1995年の阪神・淡路大震災では、亡くなった犠牲者の6割が「女性」でした。「年齢・性別」ごとにみると最多は「70代女性」、次いで「60代女性」「80代女性」「50代女性」と続きます(出典:兵庫県「阪神・淡路大震災の死者にかかる調査について」など)。
【画像】生活保護の不正受給の内訳(2023年(令和5年)度)
これは単なる偶然ではありません。上記調査によれば死者のうち72.57%が、家屋が倒壊しその下敷きになったことによる「圧死」です。被災地に一人暮らしの高齢女性が多く、戦前・終戦直後に建てられた老朽家屋に住む人の割合が高かったと指摘されており、住環境のぜい弱さと、社会構造の問題があぶり出された結果と見ることができます。
そして今も、日本社会は根本的に変わっていません。厚生労働省「被保護者調査」によれば、生活保護を受けている世帯の約55%が65歳以上の高齢者世帯であり、その中でも特に単身女性の割合が高くなっています。

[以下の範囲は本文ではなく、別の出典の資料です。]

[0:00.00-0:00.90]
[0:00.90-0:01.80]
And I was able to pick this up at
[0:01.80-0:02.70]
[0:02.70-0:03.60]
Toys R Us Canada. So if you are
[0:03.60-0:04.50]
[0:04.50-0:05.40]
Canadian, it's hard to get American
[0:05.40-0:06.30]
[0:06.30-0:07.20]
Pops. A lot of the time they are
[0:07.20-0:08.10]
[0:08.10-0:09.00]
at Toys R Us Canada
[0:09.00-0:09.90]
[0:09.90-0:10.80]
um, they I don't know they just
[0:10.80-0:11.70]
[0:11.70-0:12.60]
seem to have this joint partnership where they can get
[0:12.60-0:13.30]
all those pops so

75歳を超えると、その傾向はさらに顕著になり、「老後にひとり取り残された女性たち」が次々と生活保護の窓口に訪れている現実があります。(行政書士・三木ひとみ)
家庭という名の「無報酬労働」が引き起こす貧困
「男は外で働き、女は家で家事・育児・介護。その果てにどちらも生活困窮。そんな人生の落とし穴に、誰が、どの瞬間に落ちてもおかしくないのです。

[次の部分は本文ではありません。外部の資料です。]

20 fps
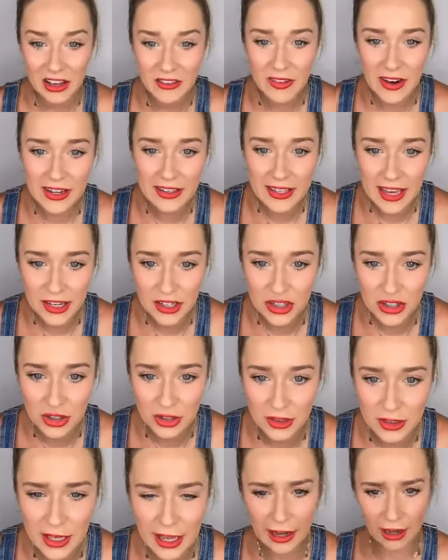Fine texture,
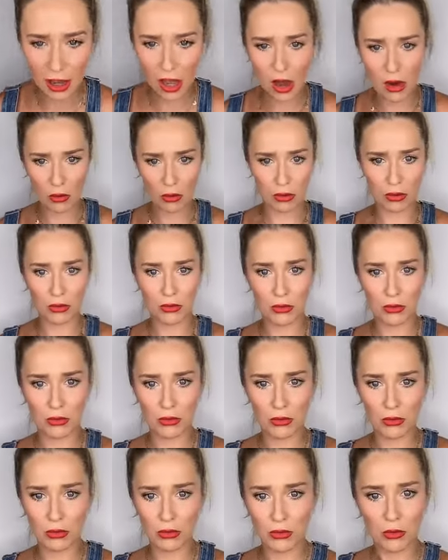thick. Oh,
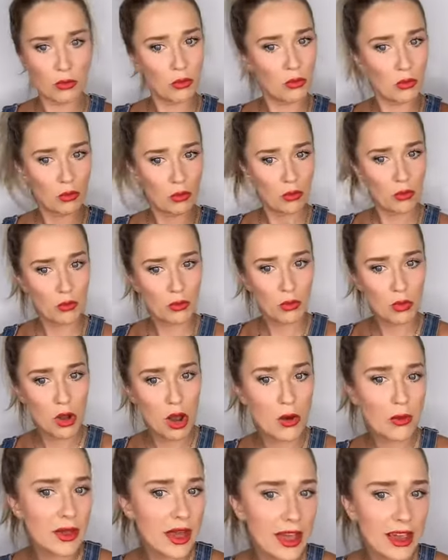
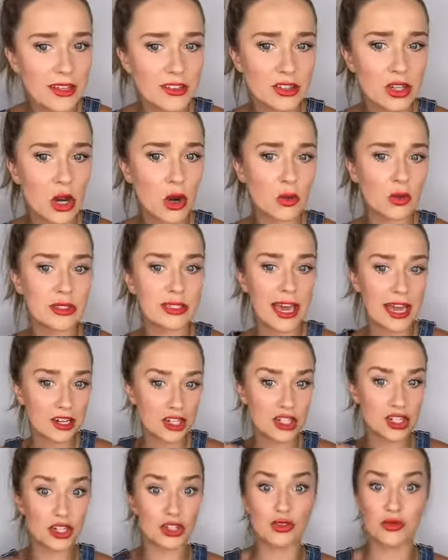okay, so
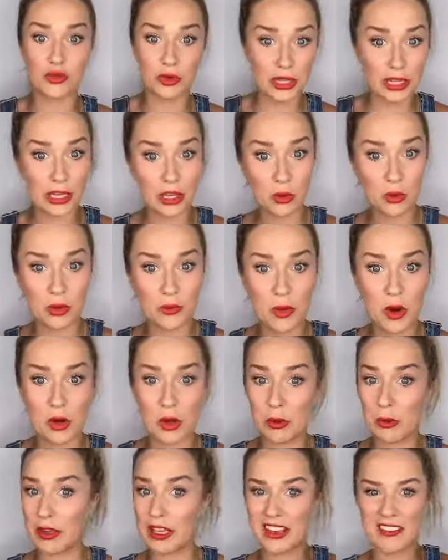texture is really good with
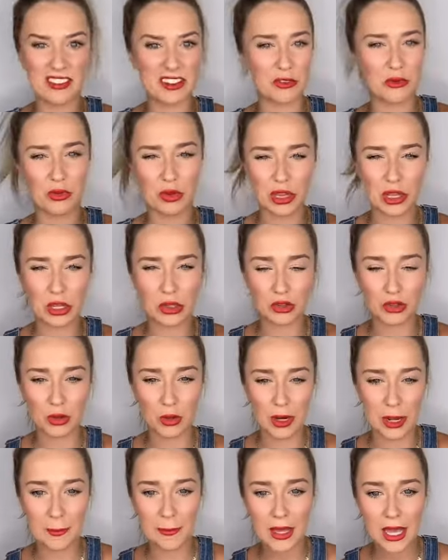pony. It gives it a really good
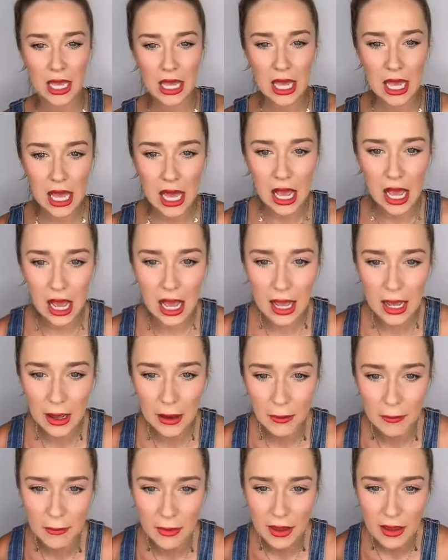grip.
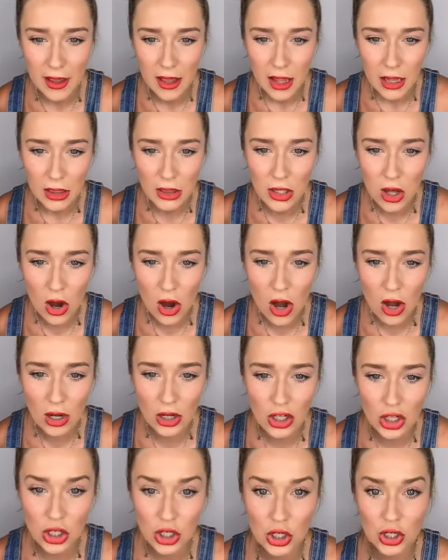Um,
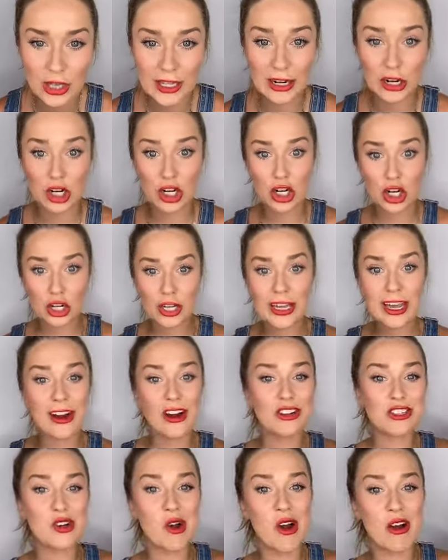long, curly hair. Curly
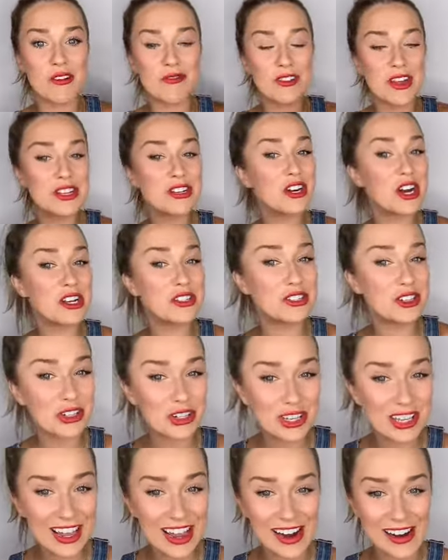hair, so our inventor has
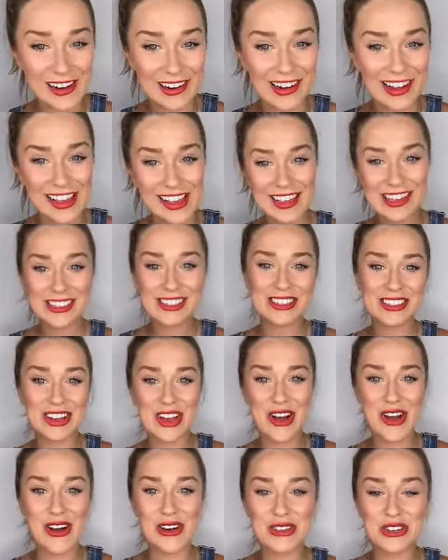curly hair.
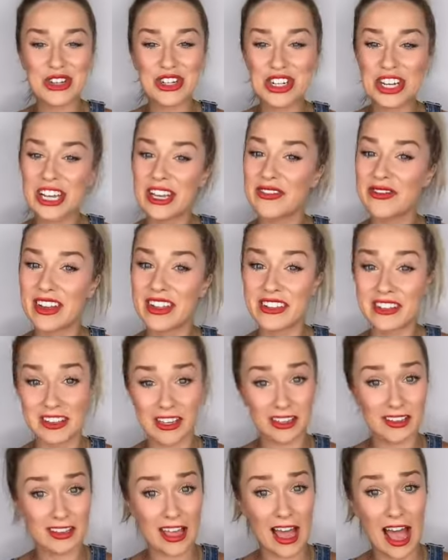So she invented
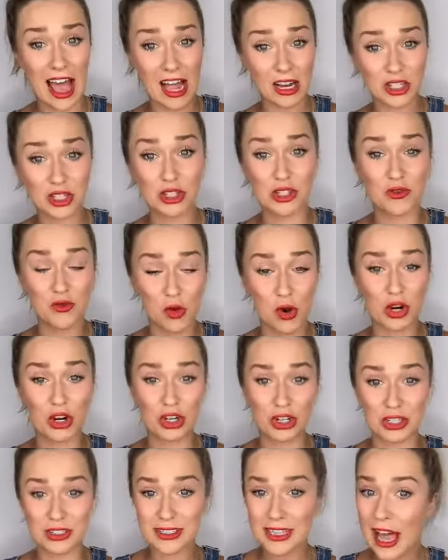this actually for
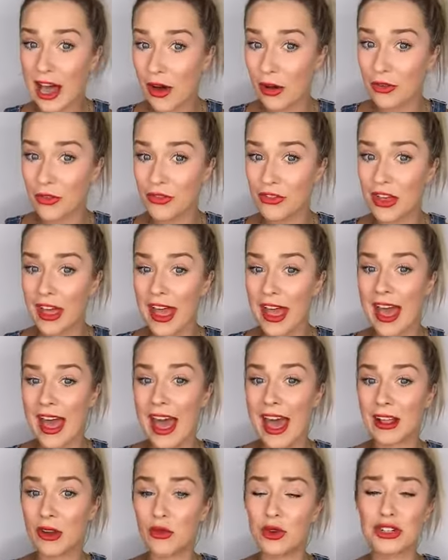herself
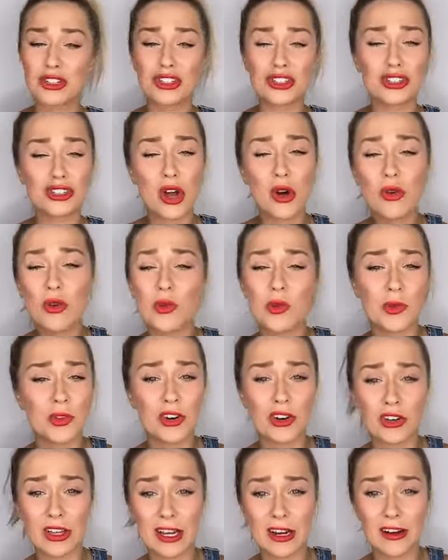and it works so good with
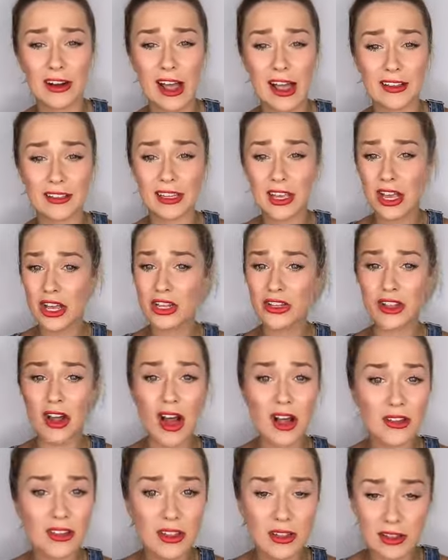curly hair, guys.
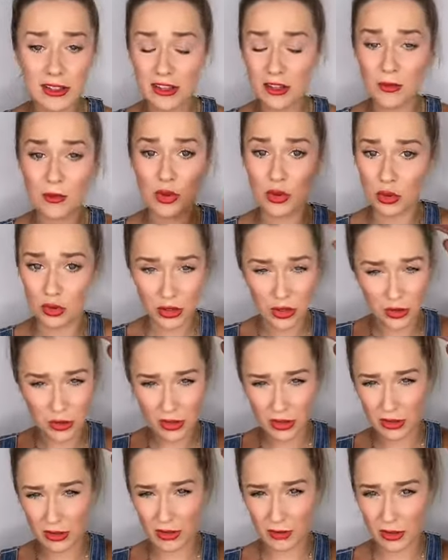Non, it doesn't pull, you know,
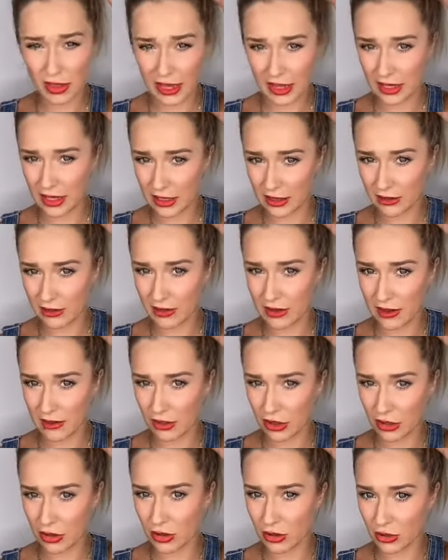the little, like, it,
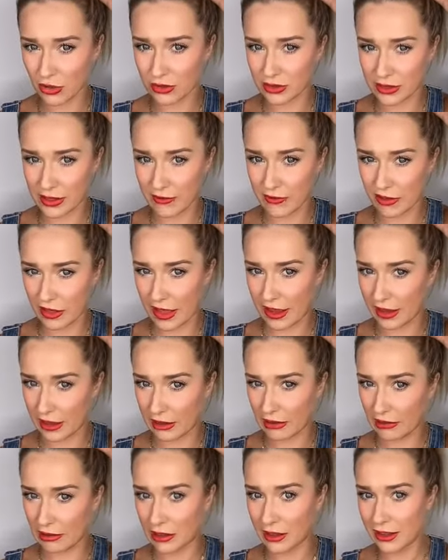the curls give like
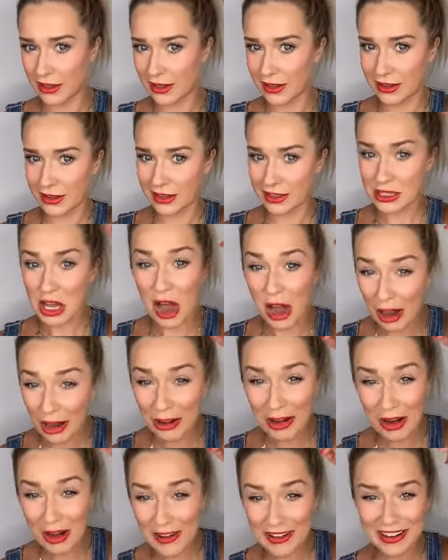a tug
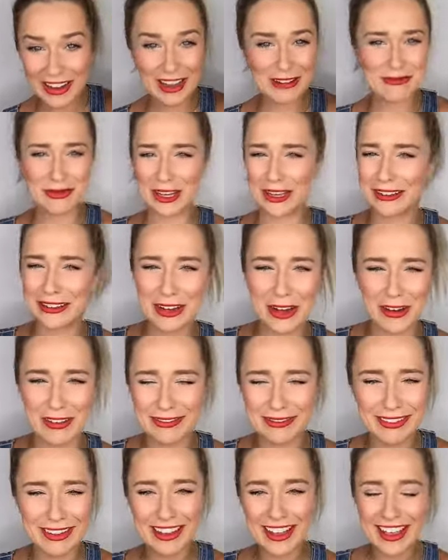on it. I'm like,
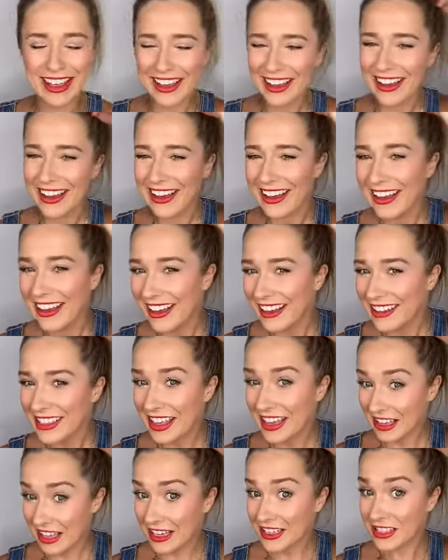
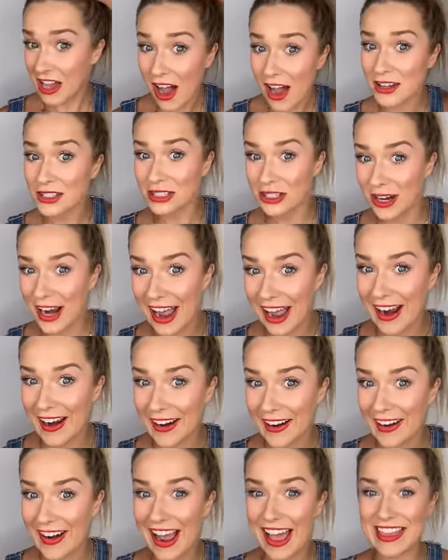they, it tugs your
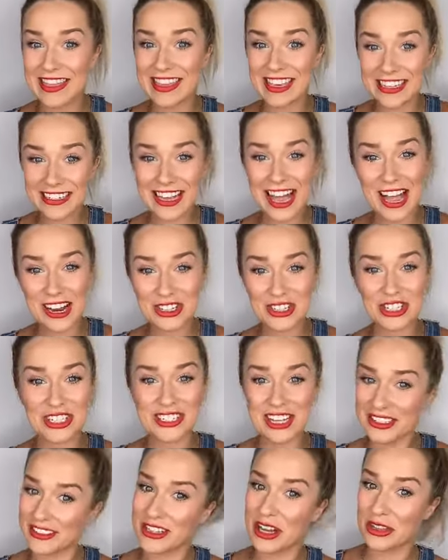hair, and this actually
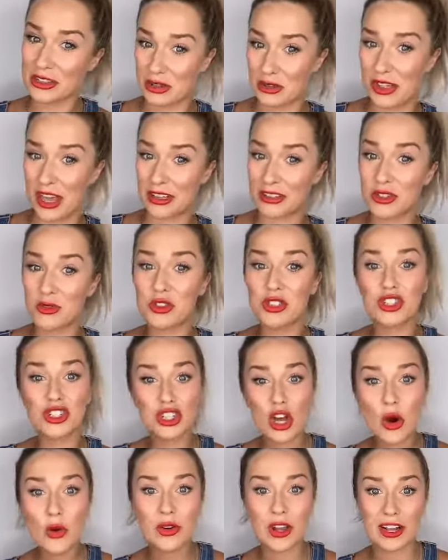does not do that. So it's
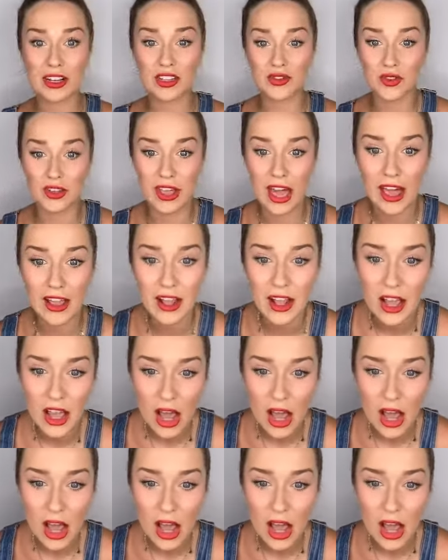so nice for that.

専業主婦として家族を支え、気づけば年金はほとんどもらえない。そんな女性たちをたくさん見てきました」
そう語るのは、阪神・淡路大震災以前から、神戸で女性支援を続けてきた田坂美代子さん。「DV」という言葉が知られていなかった頃から30年以上にわたり、困窮する女性たちと向き合ってきました。
「彼女たちは、働かずに年金を払ってこなかったのではありません。『家庭』という名の『無報酬労働』に従事してきたのです」
わが国ではよく「自己責任」という言葉が口にされます。しかし、このような境遇を「自己責任」で片付けることはとうてい不可能です。